The Ouspensky Papers

An excerpt from unpublished meeting transcripts at the P.D. Ouspensky Memorial Collection at Yale University.

In the 1980’s, the small start-up software company I worked for in Atlanta miraculously managed a contract with the now almost infamous, AIG, the largest insurance company in the world. I made many trips to Manhattan to visit the AIG headquarters on Pine Street in the Wall Street area. On one week-long trip Elizabeth joined me. We stayed at the Holiday Inn near Times Square. Each morning I would walk to Times Square and take the subway downtown. Elizabeth would take a taxi to Grand Central Station and take a train to New Haven, to visit the P.D. Ouspensky Memorial Collection at the Beinecke Library at Yale.

At that time, and probably still today, specific parts of the collection could be requested and read on site. Visitors were not allowed to carry anything into the reading room with them. On request, they would be given a pencil and white paper to make notes on. The paper had a whole punched through the middle of it to easily verify that visitors were not walking out with any of the collection’s papers.

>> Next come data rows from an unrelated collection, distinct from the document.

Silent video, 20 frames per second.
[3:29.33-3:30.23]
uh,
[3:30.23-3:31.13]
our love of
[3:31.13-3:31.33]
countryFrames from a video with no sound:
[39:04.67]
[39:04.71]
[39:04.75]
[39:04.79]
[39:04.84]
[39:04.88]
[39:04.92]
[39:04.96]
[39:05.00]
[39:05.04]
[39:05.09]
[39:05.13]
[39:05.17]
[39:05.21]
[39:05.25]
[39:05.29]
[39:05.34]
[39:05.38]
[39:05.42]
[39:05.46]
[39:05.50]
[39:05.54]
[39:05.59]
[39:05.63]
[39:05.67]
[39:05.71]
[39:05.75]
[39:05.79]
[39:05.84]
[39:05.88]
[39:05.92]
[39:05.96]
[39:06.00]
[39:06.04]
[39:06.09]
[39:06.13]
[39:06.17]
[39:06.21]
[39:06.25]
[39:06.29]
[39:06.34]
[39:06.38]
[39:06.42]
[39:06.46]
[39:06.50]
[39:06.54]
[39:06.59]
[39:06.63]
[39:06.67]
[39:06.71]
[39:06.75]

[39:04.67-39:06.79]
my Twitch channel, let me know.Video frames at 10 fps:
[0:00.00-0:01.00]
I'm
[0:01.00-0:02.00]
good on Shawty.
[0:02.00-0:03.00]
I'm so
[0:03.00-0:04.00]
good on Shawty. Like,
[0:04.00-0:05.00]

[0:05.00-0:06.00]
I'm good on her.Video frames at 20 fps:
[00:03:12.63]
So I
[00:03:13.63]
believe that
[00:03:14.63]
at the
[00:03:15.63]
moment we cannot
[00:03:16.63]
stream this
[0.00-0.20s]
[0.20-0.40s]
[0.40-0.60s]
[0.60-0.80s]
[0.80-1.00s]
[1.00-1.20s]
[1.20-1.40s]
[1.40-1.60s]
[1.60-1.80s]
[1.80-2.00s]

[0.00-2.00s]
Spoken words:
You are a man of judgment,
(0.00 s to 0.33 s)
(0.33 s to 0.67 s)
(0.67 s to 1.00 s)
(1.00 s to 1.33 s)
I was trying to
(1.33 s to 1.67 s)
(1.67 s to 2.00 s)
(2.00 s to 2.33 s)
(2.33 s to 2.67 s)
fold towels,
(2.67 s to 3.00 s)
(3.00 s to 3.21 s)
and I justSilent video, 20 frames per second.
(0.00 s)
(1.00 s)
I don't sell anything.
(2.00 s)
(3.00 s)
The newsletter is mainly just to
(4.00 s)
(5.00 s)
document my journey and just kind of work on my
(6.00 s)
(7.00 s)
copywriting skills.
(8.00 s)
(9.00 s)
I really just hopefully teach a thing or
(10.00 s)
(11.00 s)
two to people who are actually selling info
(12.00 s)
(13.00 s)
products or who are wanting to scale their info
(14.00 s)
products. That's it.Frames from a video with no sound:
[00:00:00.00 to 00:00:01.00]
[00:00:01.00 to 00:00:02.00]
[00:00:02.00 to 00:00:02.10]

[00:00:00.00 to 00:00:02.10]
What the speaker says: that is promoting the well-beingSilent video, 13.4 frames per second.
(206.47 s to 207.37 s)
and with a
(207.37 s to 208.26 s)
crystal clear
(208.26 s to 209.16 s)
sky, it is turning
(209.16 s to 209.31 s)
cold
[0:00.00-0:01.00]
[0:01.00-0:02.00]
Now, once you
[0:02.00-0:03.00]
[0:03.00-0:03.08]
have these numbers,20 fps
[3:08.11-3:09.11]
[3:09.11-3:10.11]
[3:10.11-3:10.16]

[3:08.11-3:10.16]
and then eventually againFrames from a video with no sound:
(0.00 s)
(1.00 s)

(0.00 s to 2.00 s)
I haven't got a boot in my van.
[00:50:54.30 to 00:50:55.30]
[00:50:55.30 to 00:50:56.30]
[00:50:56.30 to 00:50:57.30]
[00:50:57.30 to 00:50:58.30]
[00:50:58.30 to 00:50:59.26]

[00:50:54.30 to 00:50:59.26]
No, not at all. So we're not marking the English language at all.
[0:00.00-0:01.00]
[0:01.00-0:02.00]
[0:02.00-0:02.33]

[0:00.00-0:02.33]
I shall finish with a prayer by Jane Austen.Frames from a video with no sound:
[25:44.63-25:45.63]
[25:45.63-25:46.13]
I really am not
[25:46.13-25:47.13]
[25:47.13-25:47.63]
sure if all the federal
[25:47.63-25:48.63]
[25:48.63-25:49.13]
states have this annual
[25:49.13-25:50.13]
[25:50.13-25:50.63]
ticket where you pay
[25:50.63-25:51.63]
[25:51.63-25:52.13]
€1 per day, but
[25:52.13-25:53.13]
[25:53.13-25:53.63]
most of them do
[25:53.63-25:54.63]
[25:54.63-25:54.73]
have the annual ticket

Elizabeth spent most of the week there transcribing meeting transcripts to the punched paper provided. Back home, she typed up the notes she took. Resulting in The Ouspensky Papers, 138 pages of unpublished meeting transcripts. A few copies were made and given to friends. Elizabeth’s introduction to the Papers says they were collected by a group of friends over a long period. So, possibly these transcripts are a consolidation of Elizabeth’s and other’s records, or possibly she was avoiding credit for them. Our memory has faded on this detail.

Here is an excerpt dated September 25, 1931:

“We have to avoid all-embracing definitions, bringing everything in one. It’s better to study things according to their manifestation and not to use generalizations. When we come to negative emotions, it will help us to understand what is useless suffering.

“By our education, by art, by literature we are made to think that suffering is necessary and cannot be avoided, and that all negative emotions such as fear, jealousy, apprehension, pride, foreboding, irritation are necessary, and that people cannot live without them; and not only that they are necessary, but that they are useful. It is illusion to think that negative emotions are a useful part in the general economics of life. As a matter of fact, there is not a single negative emotion which is of the slightest use. They are only a loss. But it is difficult to understand that with our mind. We have to study each emotion separately, whether it is useful in any sense. Then you will see that there is no profit in them and that they really can be avoided. Only when we get rid of negative emotions does development become possible. As we are now, energy is running away. Development means first of all stopping all waste of energy. What our machine accumulates during each twenty-four hours is spent during the next twenty—four hours. Sometimes more is spent than was accumulated. Man makes debts and some day he may become bankrupt and die. Development means economy, spending less than what is produced. Then, if for a long time you spend less than you produce, then new powers, new faculties, new forces appear. As long as man spends every day as much as he produces, there is no change. It is impossible to stop the leaking, the waste of energy, if one continues to have negative emotions. Negative emotions can be stopped because there is no special organ for suffering. It is invented. Only instinctive suffering is real, such as physical pain, bad smell, fear of snakes, for instance. All these are necessary emotions because they preserve life. All negative emotions do not give a useful result. There is no real organ for them, but they are made artificially, and this explains why they can be stopped. It is fortunate that they are artificially made because they can be unmade, destroyed.”

One thought on “The Ouspensky Papers”

  1. Thank You James for this insight into
    one of Ouspenky’s responses. The idea that negative emotions were not necessary was one of the first ideas that I began to “work” with. How it changed my life!